As we passed through Broxted Church End we were directly under the flight-path of a continuous flow of aircraft landing at Stansted Airport.

Landing at Stansted

But by now were into delightful countryside passing through Tilty, Duton Hill, Little Cambridge and Lindsell. From Lindsell to Great Saling is really a lovely ride along quite lanes, one of which is called Lumberhedges Lane, finally bringing us to the airfield at Great Saling, arriving at 1.15 pm, to find John’s group already enjoying their lunch.

Great Saling

Judging by the number of motor cycles lined up it seemed we may be in for a long wait, but luckily they had already ordered and we didn’t have to wait long for our food. It’s always enjoyable coming here; the staff are always friendly and there is never a problem in allowing those with sandwiches to sit on the outside tables.

After lunch Andy led a small group home towards Thaxted. This left John to lead about a dozen on the return journey up to Shalford where we joined the four miles of quiet lanes right through to Finchingfield.

In the lanes towards Finchingfield

In the lanes towards Finchingfield

In the lanes towards Finchingfield

This was really pleasant and we only encountered a couple of cars all the way into Finchingfield.

Finchingfield

Now it was the long haul of five miles over to the B1054 and the turning to Helions Bumpstead. This was all very pleasant especially now as the grass verges have so many wild flowers, even if most of them seem to be scabious!

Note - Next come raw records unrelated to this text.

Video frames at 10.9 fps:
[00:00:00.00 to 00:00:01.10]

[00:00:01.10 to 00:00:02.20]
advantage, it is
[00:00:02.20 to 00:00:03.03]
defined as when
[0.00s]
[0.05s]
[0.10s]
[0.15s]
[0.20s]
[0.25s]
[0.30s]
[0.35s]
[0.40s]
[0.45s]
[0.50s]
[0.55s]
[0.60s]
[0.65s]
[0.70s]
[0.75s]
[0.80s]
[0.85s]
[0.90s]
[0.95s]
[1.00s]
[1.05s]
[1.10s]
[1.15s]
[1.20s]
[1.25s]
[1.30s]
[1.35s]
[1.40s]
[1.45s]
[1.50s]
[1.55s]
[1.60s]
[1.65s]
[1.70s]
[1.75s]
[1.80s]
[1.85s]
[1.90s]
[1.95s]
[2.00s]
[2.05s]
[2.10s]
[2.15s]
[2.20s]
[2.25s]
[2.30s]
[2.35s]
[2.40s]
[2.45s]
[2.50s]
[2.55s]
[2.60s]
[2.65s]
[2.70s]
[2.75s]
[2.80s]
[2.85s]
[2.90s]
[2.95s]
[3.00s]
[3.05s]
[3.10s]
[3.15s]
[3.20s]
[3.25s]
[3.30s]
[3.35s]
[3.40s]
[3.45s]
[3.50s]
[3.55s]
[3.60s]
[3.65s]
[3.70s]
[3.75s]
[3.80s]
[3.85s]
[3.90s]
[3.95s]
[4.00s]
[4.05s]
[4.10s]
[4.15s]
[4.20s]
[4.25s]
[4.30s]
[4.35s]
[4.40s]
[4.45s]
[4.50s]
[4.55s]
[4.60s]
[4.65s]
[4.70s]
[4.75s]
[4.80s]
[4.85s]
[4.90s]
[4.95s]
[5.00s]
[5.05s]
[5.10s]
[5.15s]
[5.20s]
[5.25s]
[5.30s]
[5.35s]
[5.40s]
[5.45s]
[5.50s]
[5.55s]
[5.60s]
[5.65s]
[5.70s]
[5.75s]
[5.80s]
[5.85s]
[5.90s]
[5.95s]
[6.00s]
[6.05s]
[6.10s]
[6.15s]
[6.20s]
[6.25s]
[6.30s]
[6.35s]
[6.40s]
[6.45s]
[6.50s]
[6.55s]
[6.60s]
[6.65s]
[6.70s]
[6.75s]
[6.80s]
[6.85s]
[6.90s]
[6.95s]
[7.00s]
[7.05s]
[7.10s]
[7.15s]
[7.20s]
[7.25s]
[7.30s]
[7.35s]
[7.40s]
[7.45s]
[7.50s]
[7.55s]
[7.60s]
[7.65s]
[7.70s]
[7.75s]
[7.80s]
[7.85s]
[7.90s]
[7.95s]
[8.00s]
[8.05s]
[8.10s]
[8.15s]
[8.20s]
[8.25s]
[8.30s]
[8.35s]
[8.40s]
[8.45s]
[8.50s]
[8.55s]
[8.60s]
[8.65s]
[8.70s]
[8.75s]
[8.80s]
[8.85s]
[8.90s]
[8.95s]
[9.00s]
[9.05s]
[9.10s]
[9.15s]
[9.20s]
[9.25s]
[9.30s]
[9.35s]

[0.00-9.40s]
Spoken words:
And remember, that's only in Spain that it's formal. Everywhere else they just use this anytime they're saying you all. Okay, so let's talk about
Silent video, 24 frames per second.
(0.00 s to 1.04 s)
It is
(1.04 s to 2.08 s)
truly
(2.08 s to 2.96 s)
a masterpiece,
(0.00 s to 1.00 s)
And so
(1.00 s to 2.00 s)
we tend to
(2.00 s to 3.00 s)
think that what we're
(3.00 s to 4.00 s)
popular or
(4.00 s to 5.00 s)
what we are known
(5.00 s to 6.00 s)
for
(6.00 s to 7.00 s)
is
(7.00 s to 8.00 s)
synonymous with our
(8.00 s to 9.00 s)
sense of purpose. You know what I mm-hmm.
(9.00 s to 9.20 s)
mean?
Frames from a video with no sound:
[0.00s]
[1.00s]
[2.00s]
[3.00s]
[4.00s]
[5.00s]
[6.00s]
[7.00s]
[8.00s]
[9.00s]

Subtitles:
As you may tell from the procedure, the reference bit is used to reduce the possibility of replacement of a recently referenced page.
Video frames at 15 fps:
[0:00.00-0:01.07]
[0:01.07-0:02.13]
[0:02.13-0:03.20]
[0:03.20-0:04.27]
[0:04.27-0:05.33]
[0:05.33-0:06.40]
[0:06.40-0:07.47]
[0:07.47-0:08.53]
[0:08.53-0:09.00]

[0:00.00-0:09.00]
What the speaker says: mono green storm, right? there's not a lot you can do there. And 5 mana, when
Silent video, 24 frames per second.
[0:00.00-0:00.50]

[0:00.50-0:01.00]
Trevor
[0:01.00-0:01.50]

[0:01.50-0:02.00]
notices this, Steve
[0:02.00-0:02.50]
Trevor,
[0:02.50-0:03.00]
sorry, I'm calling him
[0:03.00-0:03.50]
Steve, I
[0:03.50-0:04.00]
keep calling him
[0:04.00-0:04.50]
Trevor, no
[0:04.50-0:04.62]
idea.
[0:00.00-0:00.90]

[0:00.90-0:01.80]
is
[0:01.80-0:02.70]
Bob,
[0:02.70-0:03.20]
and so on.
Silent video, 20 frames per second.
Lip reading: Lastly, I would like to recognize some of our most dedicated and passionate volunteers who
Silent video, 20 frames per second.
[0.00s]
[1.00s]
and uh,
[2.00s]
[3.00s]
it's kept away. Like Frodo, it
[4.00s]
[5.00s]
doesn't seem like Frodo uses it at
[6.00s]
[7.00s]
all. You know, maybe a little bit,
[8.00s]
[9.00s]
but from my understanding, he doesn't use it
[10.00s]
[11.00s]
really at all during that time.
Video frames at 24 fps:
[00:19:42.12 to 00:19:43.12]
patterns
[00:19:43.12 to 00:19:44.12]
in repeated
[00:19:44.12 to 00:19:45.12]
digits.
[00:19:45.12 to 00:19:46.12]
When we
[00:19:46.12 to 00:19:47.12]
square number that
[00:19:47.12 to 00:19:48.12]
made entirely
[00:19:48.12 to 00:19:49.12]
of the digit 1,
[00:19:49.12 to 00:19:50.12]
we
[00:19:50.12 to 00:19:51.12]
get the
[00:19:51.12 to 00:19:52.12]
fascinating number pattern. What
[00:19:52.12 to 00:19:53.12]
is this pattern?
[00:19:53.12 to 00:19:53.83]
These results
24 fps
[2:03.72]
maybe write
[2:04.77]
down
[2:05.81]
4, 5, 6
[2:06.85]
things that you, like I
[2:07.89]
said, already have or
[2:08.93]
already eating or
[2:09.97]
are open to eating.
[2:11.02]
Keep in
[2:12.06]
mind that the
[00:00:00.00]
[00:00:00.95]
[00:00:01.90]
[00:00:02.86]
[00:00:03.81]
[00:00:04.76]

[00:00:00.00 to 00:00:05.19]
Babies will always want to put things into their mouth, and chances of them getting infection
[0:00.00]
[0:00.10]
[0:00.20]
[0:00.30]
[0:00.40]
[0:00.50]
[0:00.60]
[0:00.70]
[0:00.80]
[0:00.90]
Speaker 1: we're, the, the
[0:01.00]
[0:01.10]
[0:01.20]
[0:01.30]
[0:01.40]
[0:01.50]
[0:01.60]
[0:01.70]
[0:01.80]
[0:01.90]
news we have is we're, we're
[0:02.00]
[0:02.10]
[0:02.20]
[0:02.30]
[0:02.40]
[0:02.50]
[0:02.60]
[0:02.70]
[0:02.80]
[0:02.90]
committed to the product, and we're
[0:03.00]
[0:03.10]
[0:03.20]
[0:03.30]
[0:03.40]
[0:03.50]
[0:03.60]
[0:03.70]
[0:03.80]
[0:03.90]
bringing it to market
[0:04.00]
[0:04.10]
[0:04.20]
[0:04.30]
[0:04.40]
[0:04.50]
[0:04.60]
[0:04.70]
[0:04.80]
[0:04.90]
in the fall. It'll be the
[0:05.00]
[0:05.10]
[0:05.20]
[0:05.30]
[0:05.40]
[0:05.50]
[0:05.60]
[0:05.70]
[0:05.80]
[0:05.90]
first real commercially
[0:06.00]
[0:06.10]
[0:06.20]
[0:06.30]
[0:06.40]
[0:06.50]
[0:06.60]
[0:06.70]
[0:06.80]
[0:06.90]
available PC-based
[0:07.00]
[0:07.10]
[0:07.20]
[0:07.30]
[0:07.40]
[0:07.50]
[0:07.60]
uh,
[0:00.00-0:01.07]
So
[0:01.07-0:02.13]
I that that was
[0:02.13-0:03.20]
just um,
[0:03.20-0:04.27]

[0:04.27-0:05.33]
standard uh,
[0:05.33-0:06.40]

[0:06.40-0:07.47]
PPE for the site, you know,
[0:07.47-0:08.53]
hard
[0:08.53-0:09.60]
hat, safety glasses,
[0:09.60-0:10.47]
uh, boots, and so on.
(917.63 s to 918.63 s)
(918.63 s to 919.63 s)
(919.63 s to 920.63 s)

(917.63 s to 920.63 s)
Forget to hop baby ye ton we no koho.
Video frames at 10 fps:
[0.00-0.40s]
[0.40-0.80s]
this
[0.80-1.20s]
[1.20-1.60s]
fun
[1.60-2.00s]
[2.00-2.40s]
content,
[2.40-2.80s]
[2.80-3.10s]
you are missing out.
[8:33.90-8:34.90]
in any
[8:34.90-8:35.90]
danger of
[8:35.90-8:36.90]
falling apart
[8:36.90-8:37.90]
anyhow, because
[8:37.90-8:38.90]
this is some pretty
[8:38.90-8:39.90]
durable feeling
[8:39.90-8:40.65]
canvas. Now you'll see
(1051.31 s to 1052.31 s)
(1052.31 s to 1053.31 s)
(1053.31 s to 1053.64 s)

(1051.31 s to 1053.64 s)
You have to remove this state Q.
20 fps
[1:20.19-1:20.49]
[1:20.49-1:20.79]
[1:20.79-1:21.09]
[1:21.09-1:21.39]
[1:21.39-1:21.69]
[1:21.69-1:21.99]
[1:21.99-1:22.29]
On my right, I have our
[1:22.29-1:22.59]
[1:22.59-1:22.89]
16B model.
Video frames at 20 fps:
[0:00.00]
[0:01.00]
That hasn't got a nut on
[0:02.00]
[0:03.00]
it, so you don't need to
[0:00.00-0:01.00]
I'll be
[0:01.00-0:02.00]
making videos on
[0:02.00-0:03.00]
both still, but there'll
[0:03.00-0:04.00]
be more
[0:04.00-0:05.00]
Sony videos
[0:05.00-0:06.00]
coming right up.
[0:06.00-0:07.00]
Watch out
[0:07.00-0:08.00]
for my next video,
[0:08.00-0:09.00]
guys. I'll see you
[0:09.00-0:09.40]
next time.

Between Finchingfield and Helions Bumpstead

Between Finchingfield and Helions Bumpstead

From Helions Bumpstead it was now pretty straightforward, passing through Castle Camps, Bartlow and Linton. We finished the ride via the farm route into Babraham, Sawston, Stapleford and Great Shelford. Those going back to Hauxton would have travelled 70 quality miles, arriving just before 5 pm. This was a really successful and enjoyable day and many thanks to Andy and John for their efforts in leading us round. Edward Elmer

John Ferguson adds: I joined this Bastille Day ride at Greta’s House in what was appropriately French weather. Andy selected a direct route to Newport. At Wendens Ambo I was the only one who followed Adrian onto a farm track which led to the centre of Newport. This track is quite rideable although very steep so we arrived after the main group. I had to get back to Cambridge after the coffee stop so I returned with Jacob and a few others via Clavering, Langley Lower Green and the unsurfaced road to Building End.